332.Concernant la situation financière de la société Morgan Stanley, il n'est pas contesté qu'elle a réalisé un résultat net de 892 millions de dollars au 31 décembre 2018 et que l'activité du Desk a engendré un profit d'environ 200 millions de dollars, sur l'année, à l'époque des faits litigieux, de sorte que le montant de la sanction doit être suffisamment dissuasif pour préserver l'efficacité de la sanction. À cet égard, la Cour rappelle qu'il incombe à l'autorité de régulation des marchés, comme à sa juridiction de contrôle, de veiller à préserver l'effet utile de la législation en cause, qui a pour objectif d'assurer l'intégrité des marchés financiers et renforcer la confiance des investisseurs en ces marchés.
333.Au regard de l'ensemble des éléments pertinents précités, tenant compte des caractéristiques des manquements en cause comme des éléments d'individualisation propres à la société Morgan Stanley, qui était agréée en qualité de SVT au moment des faits, la sanction de 20 millions est proportionnée. Le recours est rejeté.
VI. SUR LA DEMANDE D'ANONYMISATION DE LA DÉCISION À INTERVENIR EN CE QUI CONCERNE LES PERSONNES PHYSIQUES
334.La société Morgan Stanley demande l'anonymisation de l'arrêt à intervenir concernant les personnes physiques mentionnées dans la décision attaquée, pour des raisons de réputation et compte tenu du fait qu'elles n'ont fait l'objet d'aucune poursuite.
335.L'AMF n'a formulé aucune observation sur cette demande.
***
Sur ce la Cour,
336.Les personnes physiques mentionnées dans la décision attaquée n'ayant pas été poursuivies par le collège de l'AMF et la publication d'une décision relative à des manipulations de cours ayant une fonction pour partie punitive, il doit être procédé à l'anonymisation de l'arrêt en ce qui les concerne.

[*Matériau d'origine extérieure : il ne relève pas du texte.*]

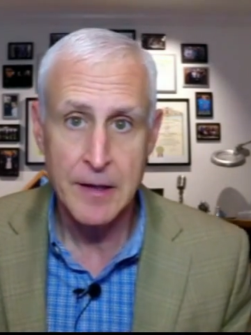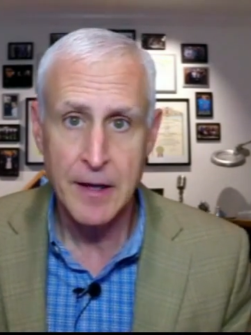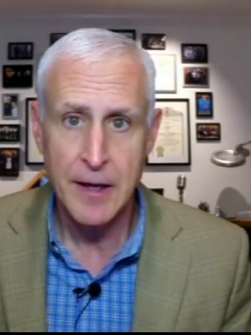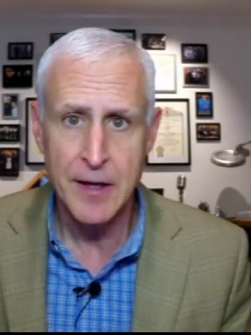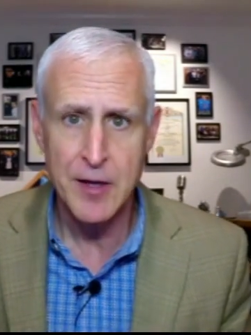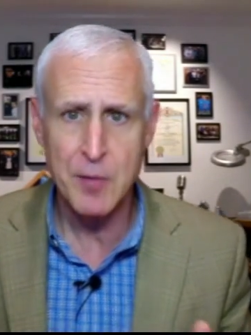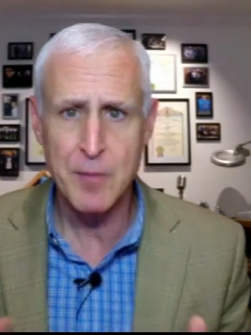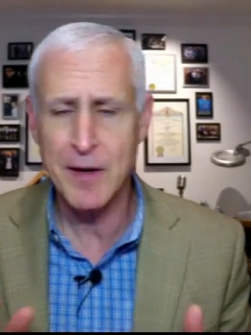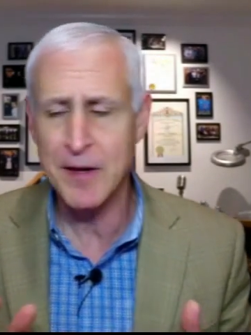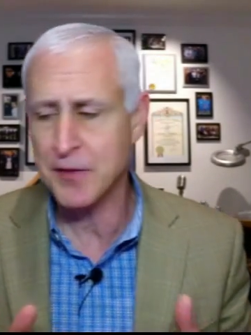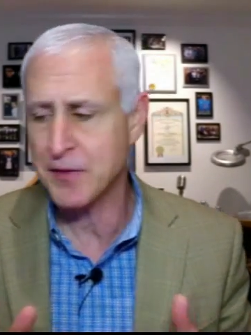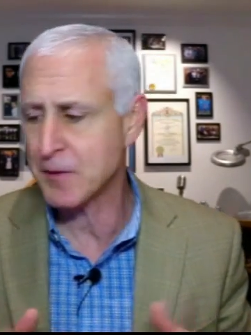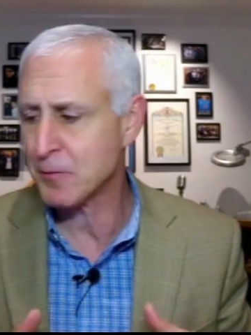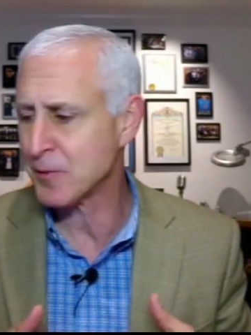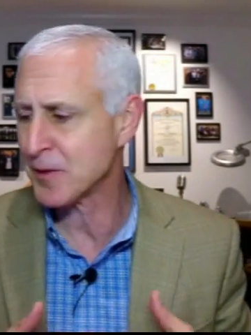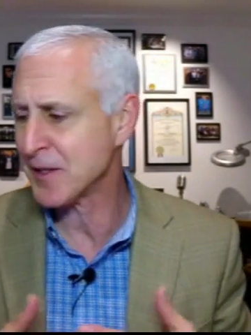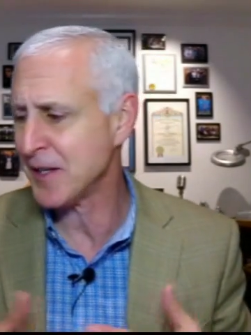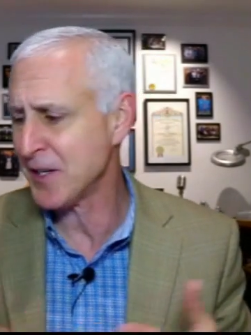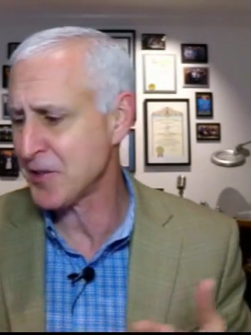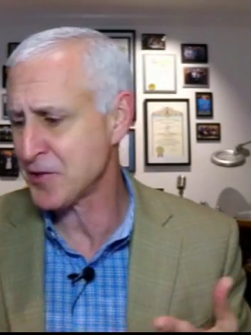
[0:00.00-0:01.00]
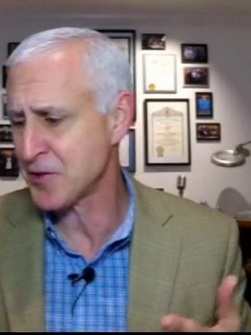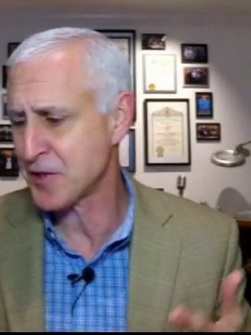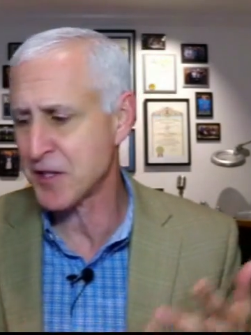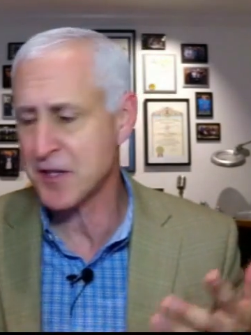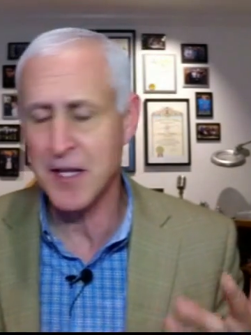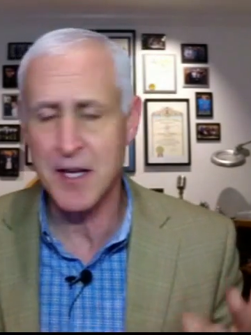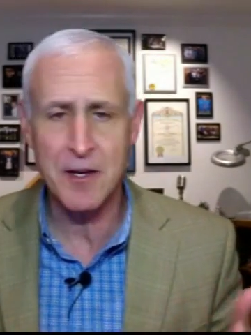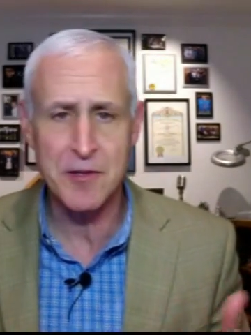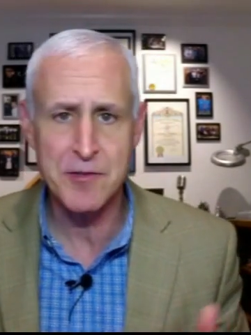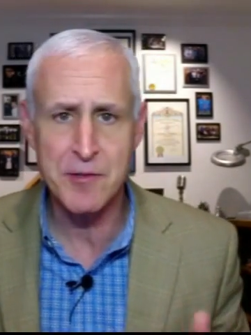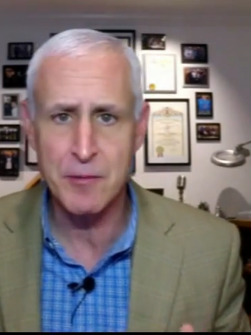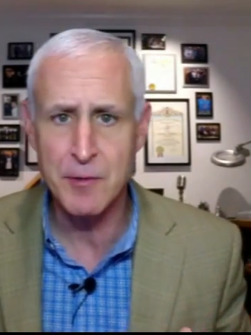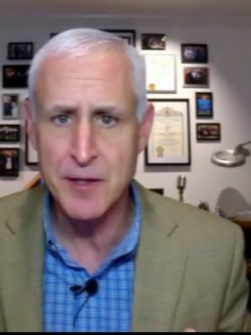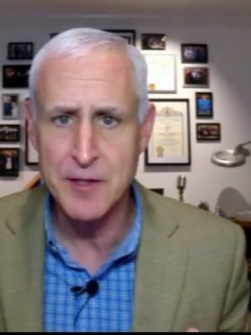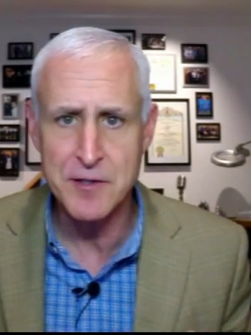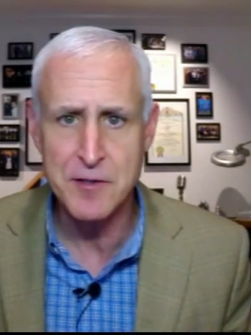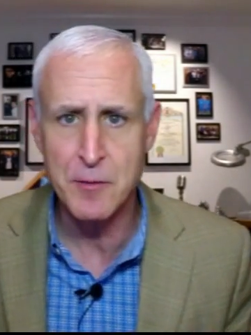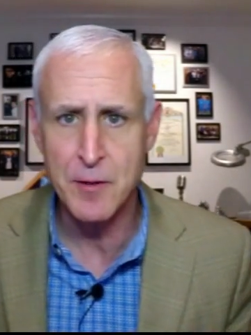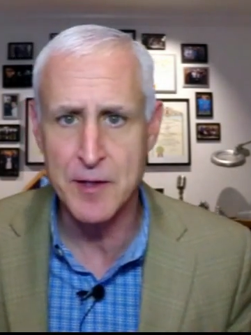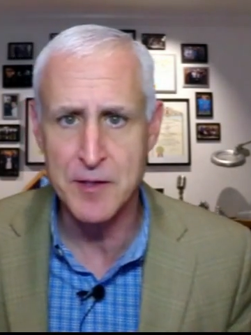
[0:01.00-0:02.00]
And you might think, well, gosh, there's 1,000
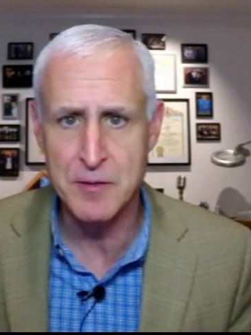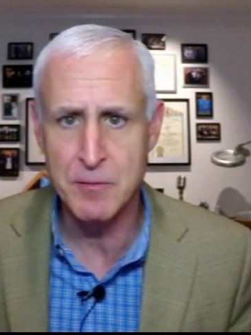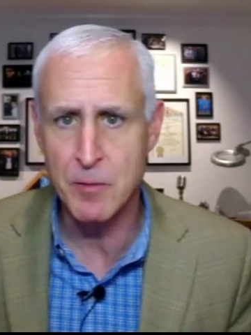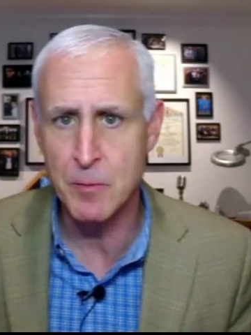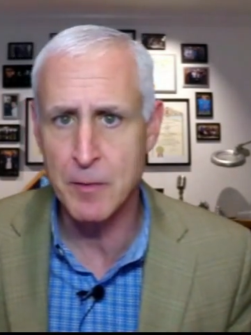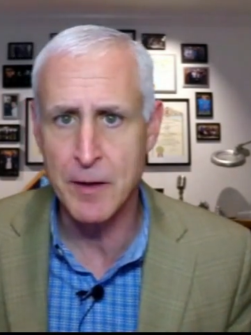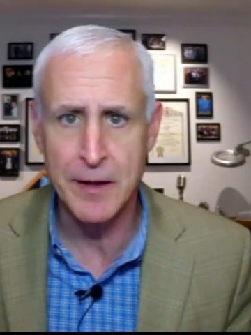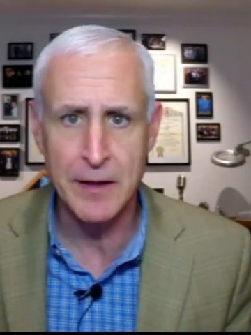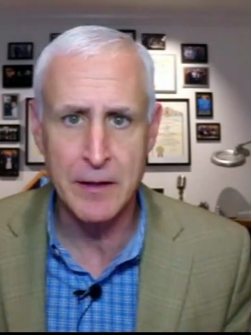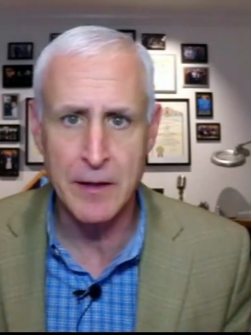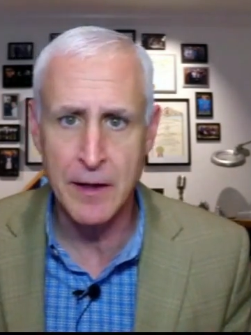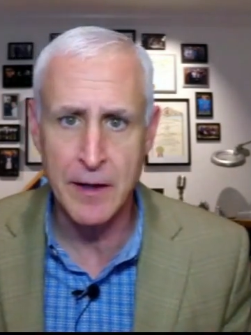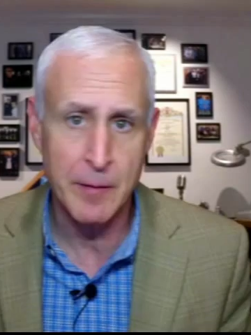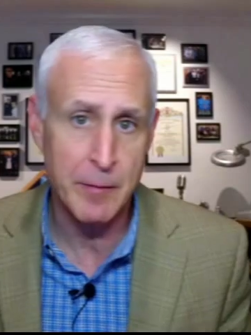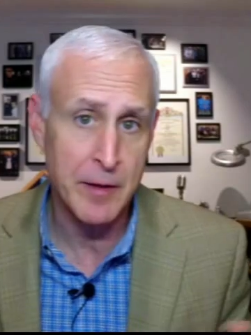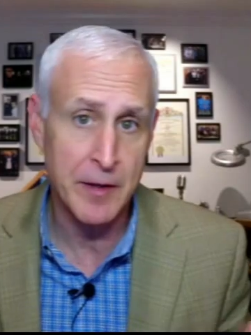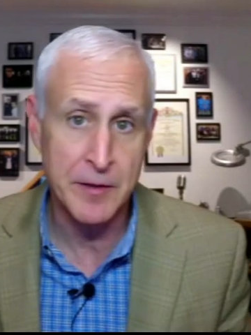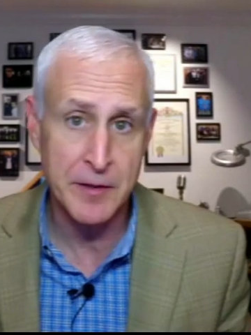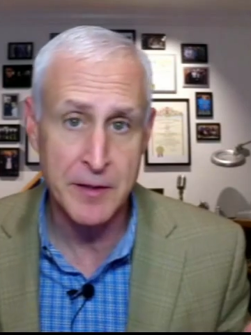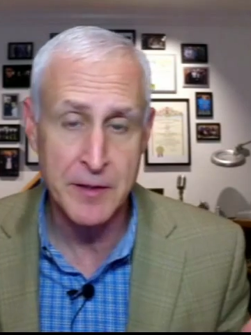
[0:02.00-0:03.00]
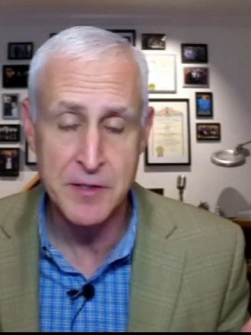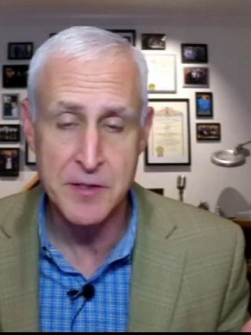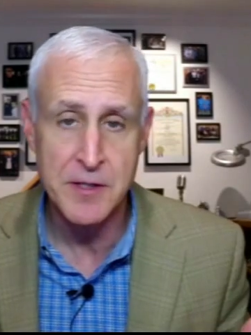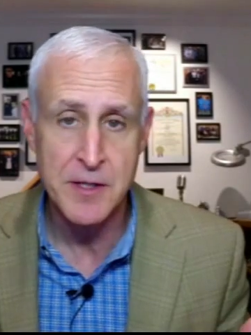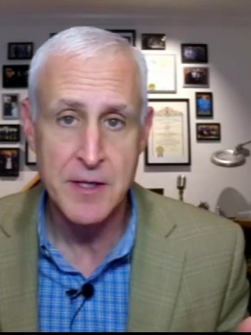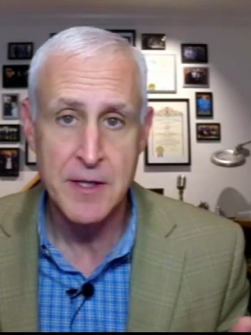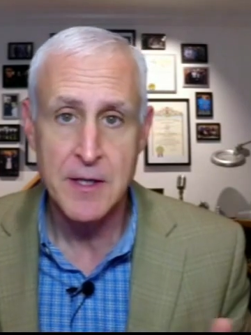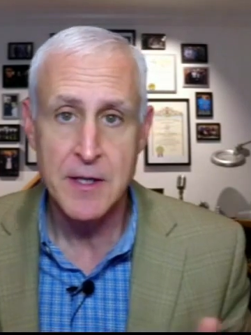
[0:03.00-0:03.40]
reasons why someone might lie about this.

337.La décision attaquée qui a rejeté cette demande, sans distinguer la situation de la personne morale sanctionnée et des personnes physiques qui n'ont pas été poursuivies, sera réformée, sur ce point.
*
* *
PAR CES MOTIFS
REJETTE le moyen tiré de l'incompétence de la Commission des sanctions de l'AMF pour examiner les manquements relatifs à la manipulation du cours des obligations linéaires ordinaires ;
DÉCLARE irrecevables les moyens nouveaux soulevés au paragraphe 80, ainsi qu'aux paragraphes 166 à 168 des dernières écritures de la société Morgan Stanley et Co. International PLC en date du 20 octobre 2020 ;
REJETTE les moyens fondés sur les atteintes portées aux droits de la défense de la société Morgan Stanley et Co. International PLC ;
REJETTE le recours en annulation formé contre la décision de la Commission des sanctions de l'Autorité des marchés financiers no 17 du 4 décembre 2019 par cette société ;
REJETTE le recours en réformation formé par la société Morgan Stanley concernant le montant de la sanction infligée par la même décision ;
Réformant cette décision, mais seulement en ce qu'elle a rejeté la demande d'anonymisation :
DIT que la publication de la décision no 17 du 4 décembre 2019 sur le site internet de l'Autorité des marchés s'effectuera sous le bénéfice de l'anonymat concernant les personnes physiques impliquées dans les opérations litigieuses mais qui n'ont pas été poursuivies par le collège de l'Autorité des marchés ;
DIT que le présent arrêt est rendu sous le bénéfice du même anonymat, limité aux personnes physiques précitées ;
LAISSE à la charge de la société Morgan Stanley et Co. International PLC les dépens de l'instance.